RECORDS FOR THIS TASK:
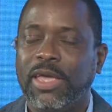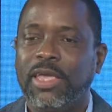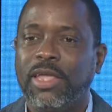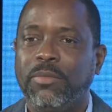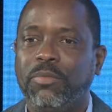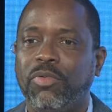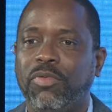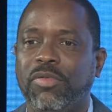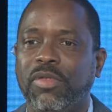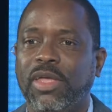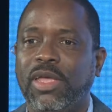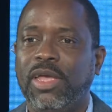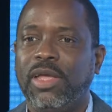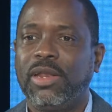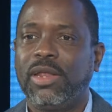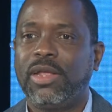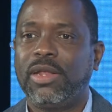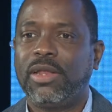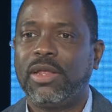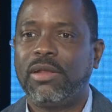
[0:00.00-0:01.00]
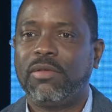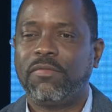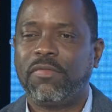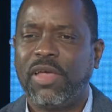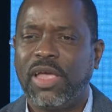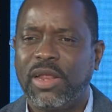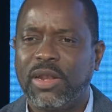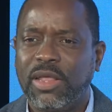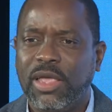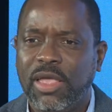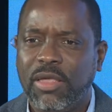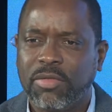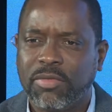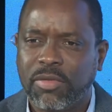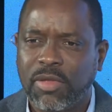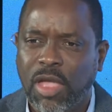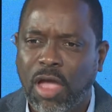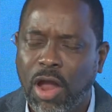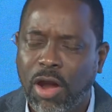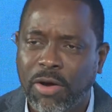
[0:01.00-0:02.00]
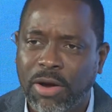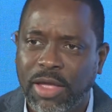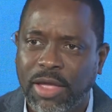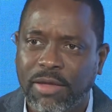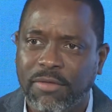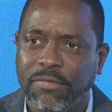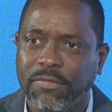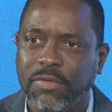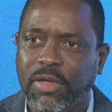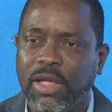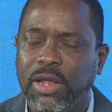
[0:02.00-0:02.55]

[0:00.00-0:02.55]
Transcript: 8%, and then finally SRF.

TASK BRIEF:
Print out all the material word for word but exclude any images.

RESULT:
[0:00.00-0:01.00]
[0:01.00-0:02.00]
[0:02.00-0:02.55]

[0:00.00-0:02.55]
Transcript: 8%, and then finally SRF.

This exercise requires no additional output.